● **Instructions for the task**
I need the records below restated word for word, without their pictures.

● **The data**

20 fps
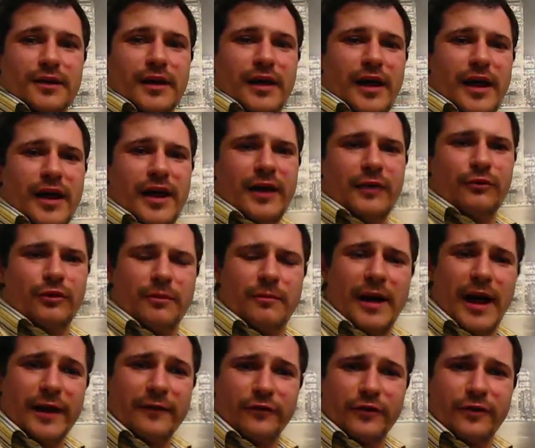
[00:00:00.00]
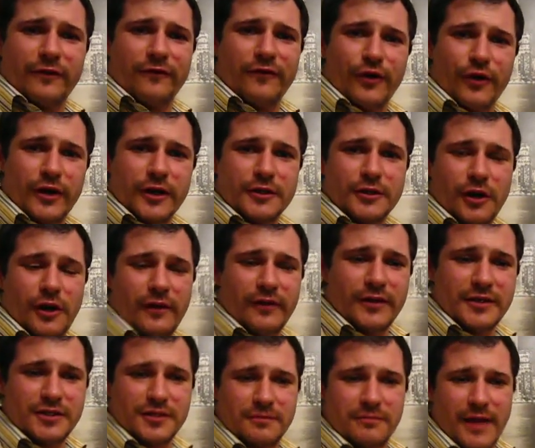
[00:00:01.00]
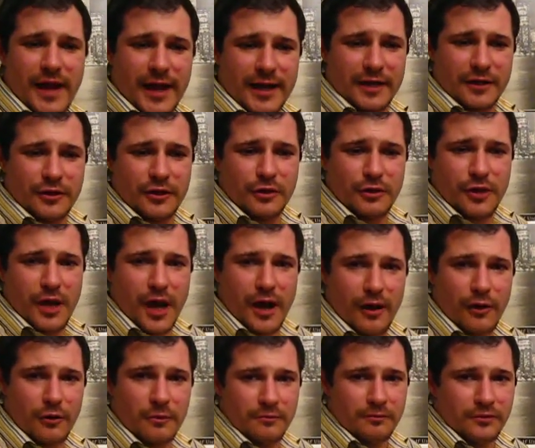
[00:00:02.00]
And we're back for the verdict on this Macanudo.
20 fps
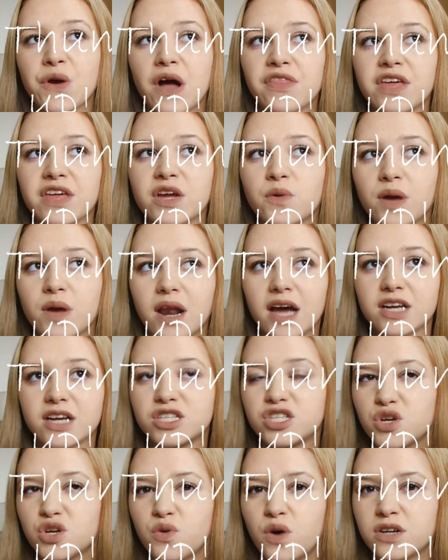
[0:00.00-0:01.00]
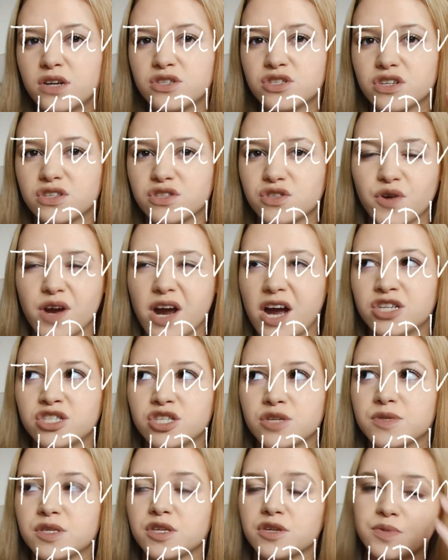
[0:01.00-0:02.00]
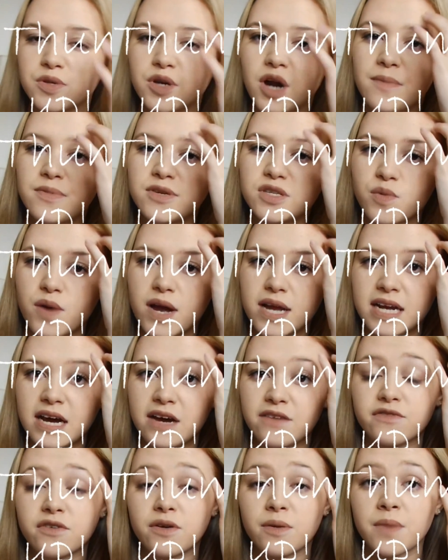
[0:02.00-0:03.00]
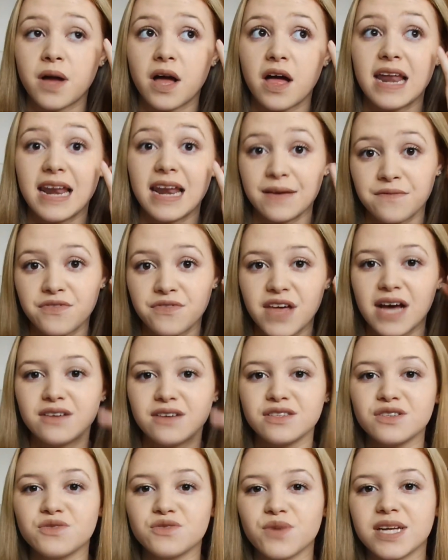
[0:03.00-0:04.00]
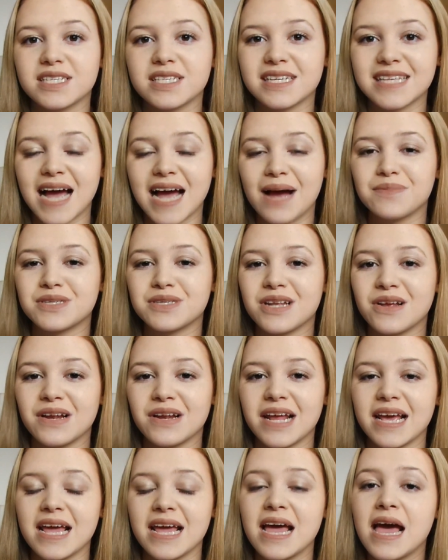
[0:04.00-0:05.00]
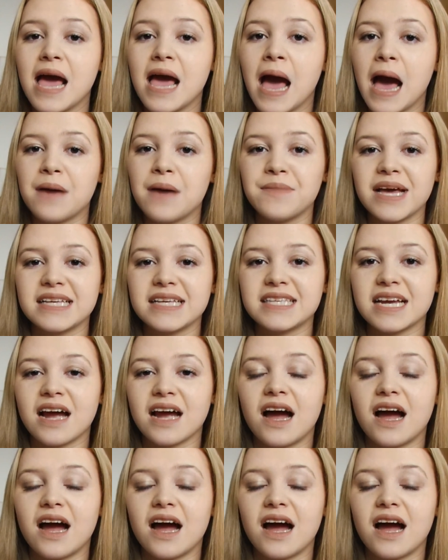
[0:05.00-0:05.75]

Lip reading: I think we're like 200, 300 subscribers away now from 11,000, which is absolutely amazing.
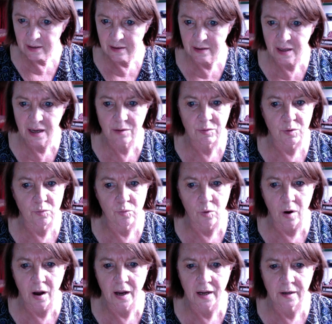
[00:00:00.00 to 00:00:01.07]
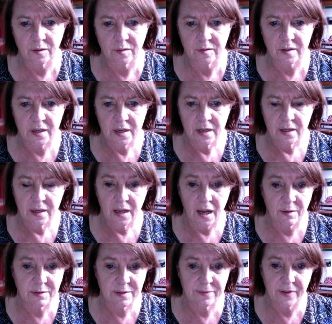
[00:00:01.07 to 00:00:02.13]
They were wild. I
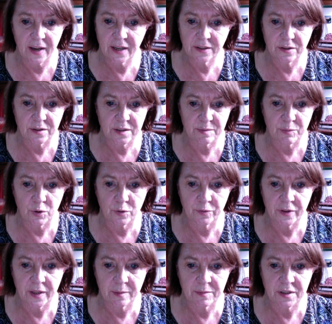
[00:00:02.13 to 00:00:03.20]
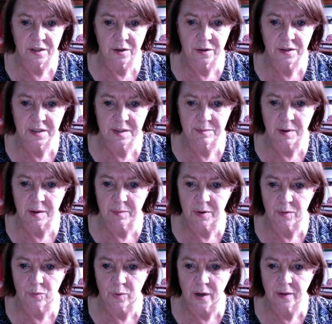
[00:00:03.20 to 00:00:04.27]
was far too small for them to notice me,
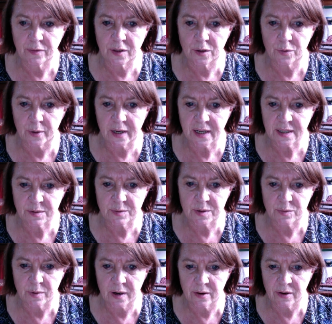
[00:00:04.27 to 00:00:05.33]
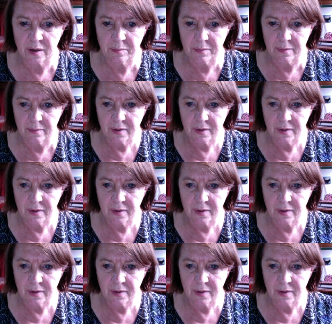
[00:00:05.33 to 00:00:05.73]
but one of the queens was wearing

● **Answer box**
20 fps
[00:00:00.00]
[00:00:01.00]
[00:00:02.00]
And we're back for the verdict on this Macanudo.
20 fps
[0:00.00-0:01.00]
[0:01.00-0:02.00]
[0:02.00-0:03.00]
[0:03.00-0:04.00]
[0:04.00-0:05.00]
[0:05.00-0:05.75]

Lip reading: I think we're like 200, 300 subscribers away now from 11,000, which is absolutely amazing.
[00:00:00.00 to 00:00:01.07]
[00:00:01.07 to 00:00:02.13]
They were wild. I
[00:00:02.13 to 00:00:03.20]
[00:00:03.20 to 00:00:04.27]
was far too small for them to notice me,
[00:00:04.27 to 00:00:05.33]
[00:00:05.33 to 00:00:05.73]
but one of the queens was wearing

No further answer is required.